In 2006, according to a New York Times survey reported by the Giffords Law Center, 73% of those surveyed supported background checks for ammunition purchases, and 64% supported the imposition of limitations on ammunition purchases.

Neither background checks nor ammunition limitations will be effective at reducing gun violence. People use legally purchased firearms to commit crimes all the time after passing background checks, and unless there are limitations on the ownership of ammunition, restrictions on purchases are meaningless. Besides, it only takes one bullet to kill another person.

There will always be a need for firearms and ammunition because millions of Americans supplement their diets by hunting. For others, hunting is a basic part of their culture, and some people live in parts of this country where the native fauna can easily kill an unarmed human. While some people may consider eating meat unhealthy and may think hunting barbaric, hunting is far less barbaric than the manner in which factory farms produce our proteins, and the meat is actually much better for you than the stuff you buy at your local supermarket.
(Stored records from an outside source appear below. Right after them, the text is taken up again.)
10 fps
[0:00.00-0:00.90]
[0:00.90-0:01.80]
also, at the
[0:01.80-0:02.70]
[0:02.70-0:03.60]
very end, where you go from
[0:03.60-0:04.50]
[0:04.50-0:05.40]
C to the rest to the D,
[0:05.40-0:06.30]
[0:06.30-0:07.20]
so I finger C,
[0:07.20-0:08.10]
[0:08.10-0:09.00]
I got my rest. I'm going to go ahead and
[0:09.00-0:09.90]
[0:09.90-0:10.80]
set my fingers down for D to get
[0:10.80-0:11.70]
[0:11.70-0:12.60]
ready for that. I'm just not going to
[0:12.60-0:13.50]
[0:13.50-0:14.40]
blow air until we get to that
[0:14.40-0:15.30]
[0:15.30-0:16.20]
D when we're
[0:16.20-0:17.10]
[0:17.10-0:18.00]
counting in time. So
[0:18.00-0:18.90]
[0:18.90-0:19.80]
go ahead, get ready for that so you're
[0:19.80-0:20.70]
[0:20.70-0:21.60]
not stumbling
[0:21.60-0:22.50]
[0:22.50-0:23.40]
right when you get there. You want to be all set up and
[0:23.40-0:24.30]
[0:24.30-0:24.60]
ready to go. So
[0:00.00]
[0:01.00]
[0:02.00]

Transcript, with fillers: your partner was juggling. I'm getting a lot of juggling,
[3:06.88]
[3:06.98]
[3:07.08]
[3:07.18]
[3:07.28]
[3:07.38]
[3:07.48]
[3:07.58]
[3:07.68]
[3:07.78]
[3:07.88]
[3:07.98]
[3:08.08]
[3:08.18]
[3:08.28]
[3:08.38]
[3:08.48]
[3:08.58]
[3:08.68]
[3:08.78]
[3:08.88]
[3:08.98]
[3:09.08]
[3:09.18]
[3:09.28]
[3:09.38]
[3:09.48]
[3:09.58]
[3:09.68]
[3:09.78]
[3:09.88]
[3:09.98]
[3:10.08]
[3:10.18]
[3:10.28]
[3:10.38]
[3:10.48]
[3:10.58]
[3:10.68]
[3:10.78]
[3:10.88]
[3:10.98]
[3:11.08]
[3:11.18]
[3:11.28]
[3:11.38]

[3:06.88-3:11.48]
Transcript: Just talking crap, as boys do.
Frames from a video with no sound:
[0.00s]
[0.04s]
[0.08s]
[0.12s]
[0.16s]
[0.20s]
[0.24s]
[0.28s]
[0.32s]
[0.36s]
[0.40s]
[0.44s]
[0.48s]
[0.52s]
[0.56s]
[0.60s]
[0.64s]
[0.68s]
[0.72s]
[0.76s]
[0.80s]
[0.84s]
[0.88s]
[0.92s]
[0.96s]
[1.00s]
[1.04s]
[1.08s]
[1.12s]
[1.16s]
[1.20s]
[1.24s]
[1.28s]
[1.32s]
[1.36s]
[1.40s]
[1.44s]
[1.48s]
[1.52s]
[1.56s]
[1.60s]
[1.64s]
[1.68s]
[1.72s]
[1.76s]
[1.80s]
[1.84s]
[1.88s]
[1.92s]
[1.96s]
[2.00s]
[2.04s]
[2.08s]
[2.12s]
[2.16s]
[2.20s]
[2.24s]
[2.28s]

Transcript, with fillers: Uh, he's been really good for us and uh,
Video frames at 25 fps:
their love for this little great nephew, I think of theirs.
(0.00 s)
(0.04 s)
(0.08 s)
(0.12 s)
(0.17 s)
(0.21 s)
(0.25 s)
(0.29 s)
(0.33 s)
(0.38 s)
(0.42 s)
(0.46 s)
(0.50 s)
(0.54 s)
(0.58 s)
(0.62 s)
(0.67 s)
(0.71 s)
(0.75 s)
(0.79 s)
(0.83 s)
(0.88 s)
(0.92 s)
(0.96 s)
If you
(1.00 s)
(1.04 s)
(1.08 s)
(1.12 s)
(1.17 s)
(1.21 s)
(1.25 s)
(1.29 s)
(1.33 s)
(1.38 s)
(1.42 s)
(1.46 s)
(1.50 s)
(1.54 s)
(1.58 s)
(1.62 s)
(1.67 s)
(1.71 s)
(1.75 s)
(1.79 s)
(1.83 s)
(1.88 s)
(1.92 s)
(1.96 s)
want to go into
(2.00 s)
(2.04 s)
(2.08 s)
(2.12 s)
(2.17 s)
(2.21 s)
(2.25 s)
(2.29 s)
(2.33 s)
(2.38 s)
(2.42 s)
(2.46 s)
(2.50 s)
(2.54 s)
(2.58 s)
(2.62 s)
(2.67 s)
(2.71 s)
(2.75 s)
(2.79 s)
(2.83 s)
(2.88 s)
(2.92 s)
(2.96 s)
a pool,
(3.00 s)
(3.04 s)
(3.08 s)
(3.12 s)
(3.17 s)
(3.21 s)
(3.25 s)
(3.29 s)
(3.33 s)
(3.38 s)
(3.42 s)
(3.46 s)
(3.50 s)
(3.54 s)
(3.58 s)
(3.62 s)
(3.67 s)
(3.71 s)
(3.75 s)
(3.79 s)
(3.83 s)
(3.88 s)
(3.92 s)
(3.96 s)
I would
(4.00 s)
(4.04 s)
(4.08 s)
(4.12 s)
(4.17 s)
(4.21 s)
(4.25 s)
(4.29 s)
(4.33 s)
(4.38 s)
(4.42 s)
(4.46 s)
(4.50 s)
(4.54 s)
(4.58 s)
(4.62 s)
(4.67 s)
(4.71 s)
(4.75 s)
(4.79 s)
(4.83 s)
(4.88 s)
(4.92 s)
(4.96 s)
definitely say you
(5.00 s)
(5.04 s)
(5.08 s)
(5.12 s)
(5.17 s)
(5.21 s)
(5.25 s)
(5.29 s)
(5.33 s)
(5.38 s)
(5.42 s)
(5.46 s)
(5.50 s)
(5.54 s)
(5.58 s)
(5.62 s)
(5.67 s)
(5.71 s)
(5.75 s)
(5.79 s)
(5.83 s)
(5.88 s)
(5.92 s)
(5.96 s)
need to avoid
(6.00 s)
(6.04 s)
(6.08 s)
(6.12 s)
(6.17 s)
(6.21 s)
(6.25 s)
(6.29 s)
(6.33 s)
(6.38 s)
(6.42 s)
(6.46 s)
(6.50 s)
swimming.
It is perfectly possible, however,  to take down any game you are likely to come across in North America with a single shot muzzle-loading black powder rifle, just like the founders of this nation used to do.  Sure, it takes more skill to wield a black powder firearm….but those were the kinds of firearms that the Founders were thinking about when they voted the Second Amendment into law, the kind that won the Revolutionary War.

In point of fact, there are no black powder firearms on the market that are capable of firing more than six rounds before reloading and even the fastest black powder loading systems require at least twenty seconds to swap out a loaded cylinder for an empty one, a feature that is only available on a very small number of black powder firearms.

The continued existence of black powder firearms is the third element in the political equation that answers objections that we are disarming the American people by restricting access to ammunition. Anyone – even a convicted felon – who wants to buy a black powder firearm can do so right now, through the mail, because black powder firearms are not subject to federal regulation.  You don’t even need a concealed carry permit for a black powder pistol.

So, if you really want to REDUCE  gun violence, pass laws restricting the ammunition, not the weapons.